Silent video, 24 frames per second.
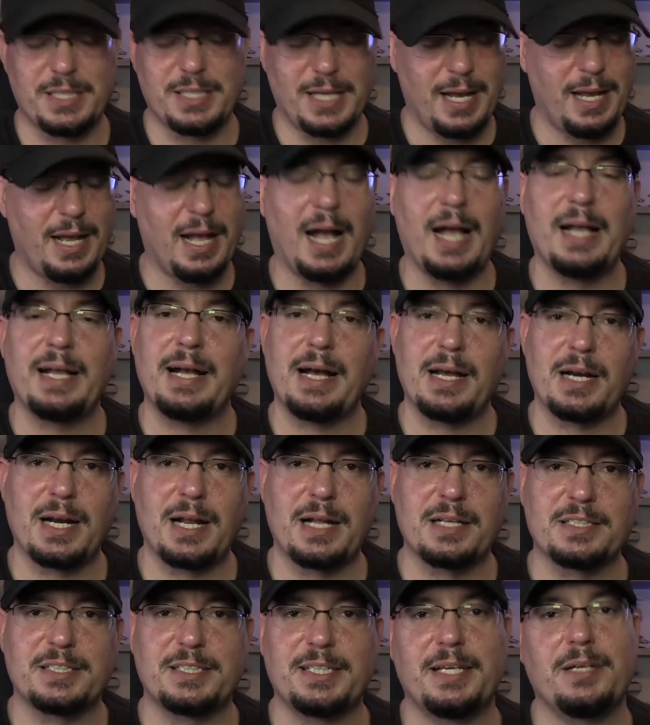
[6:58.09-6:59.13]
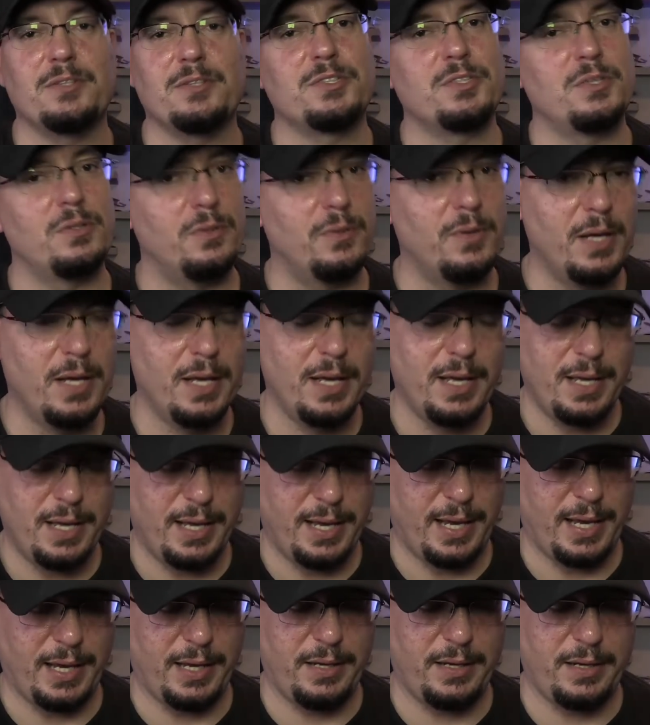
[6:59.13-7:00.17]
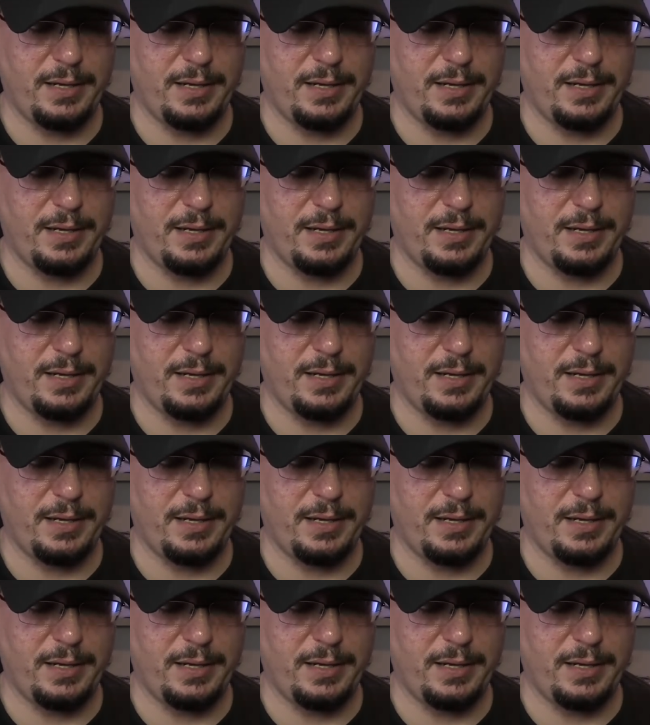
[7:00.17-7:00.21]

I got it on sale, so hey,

==========

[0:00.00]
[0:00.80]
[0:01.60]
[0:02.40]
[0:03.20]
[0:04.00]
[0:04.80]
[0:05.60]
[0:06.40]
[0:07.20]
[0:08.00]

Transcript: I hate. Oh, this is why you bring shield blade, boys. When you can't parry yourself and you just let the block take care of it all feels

==========

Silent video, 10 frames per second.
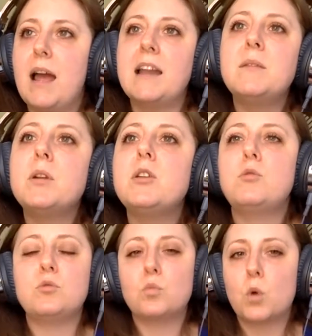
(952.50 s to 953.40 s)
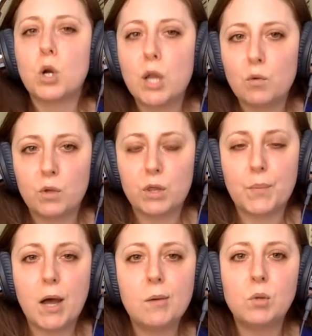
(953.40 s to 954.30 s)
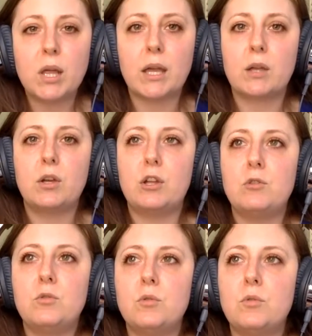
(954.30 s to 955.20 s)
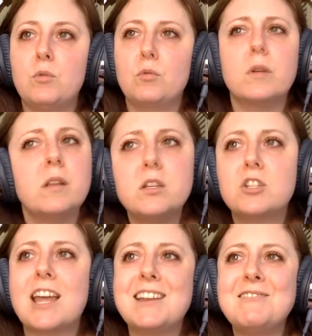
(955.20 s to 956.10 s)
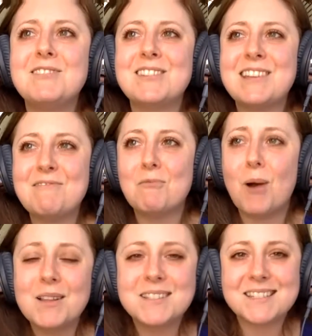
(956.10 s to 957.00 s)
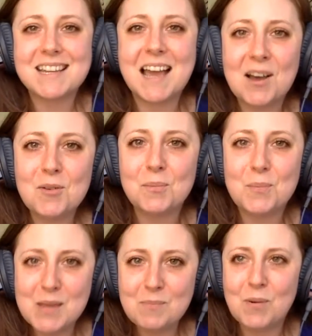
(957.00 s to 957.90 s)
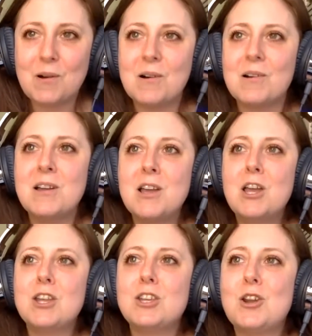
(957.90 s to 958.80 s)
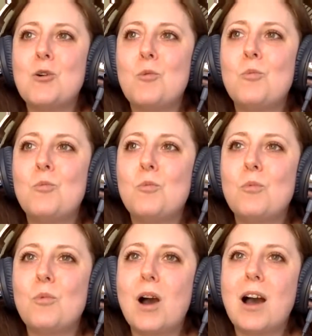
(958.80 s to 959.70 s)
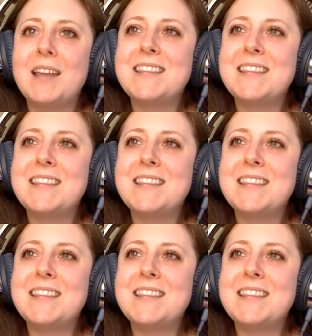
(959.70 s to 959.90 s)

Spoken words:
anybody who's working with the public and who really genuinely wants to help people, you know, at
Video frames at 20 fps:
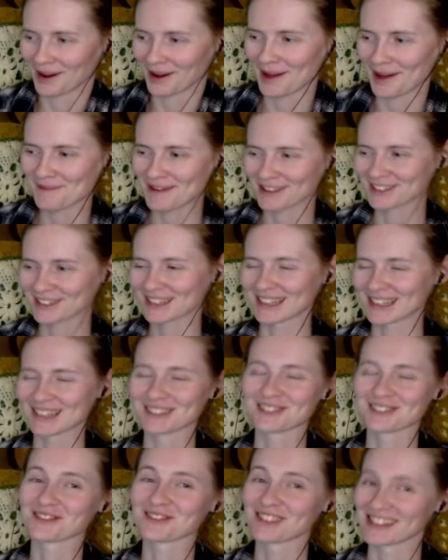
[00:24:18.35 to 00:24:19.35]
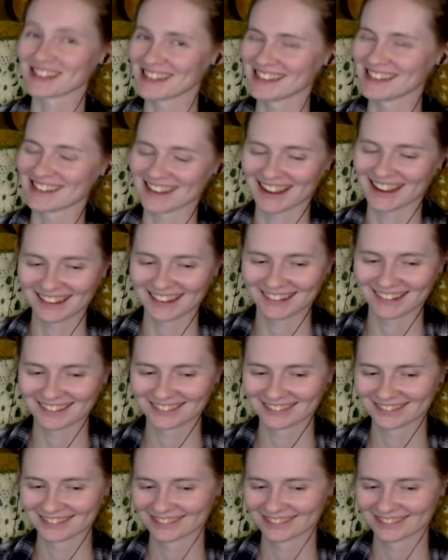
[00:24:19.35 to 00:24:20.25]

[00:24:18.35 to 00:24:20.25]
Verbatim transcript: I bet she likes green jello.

==========

**Brief:** Provide the number of lines in the entries above on which the string "frames" is found, and no other text.

**Exercise output:** 3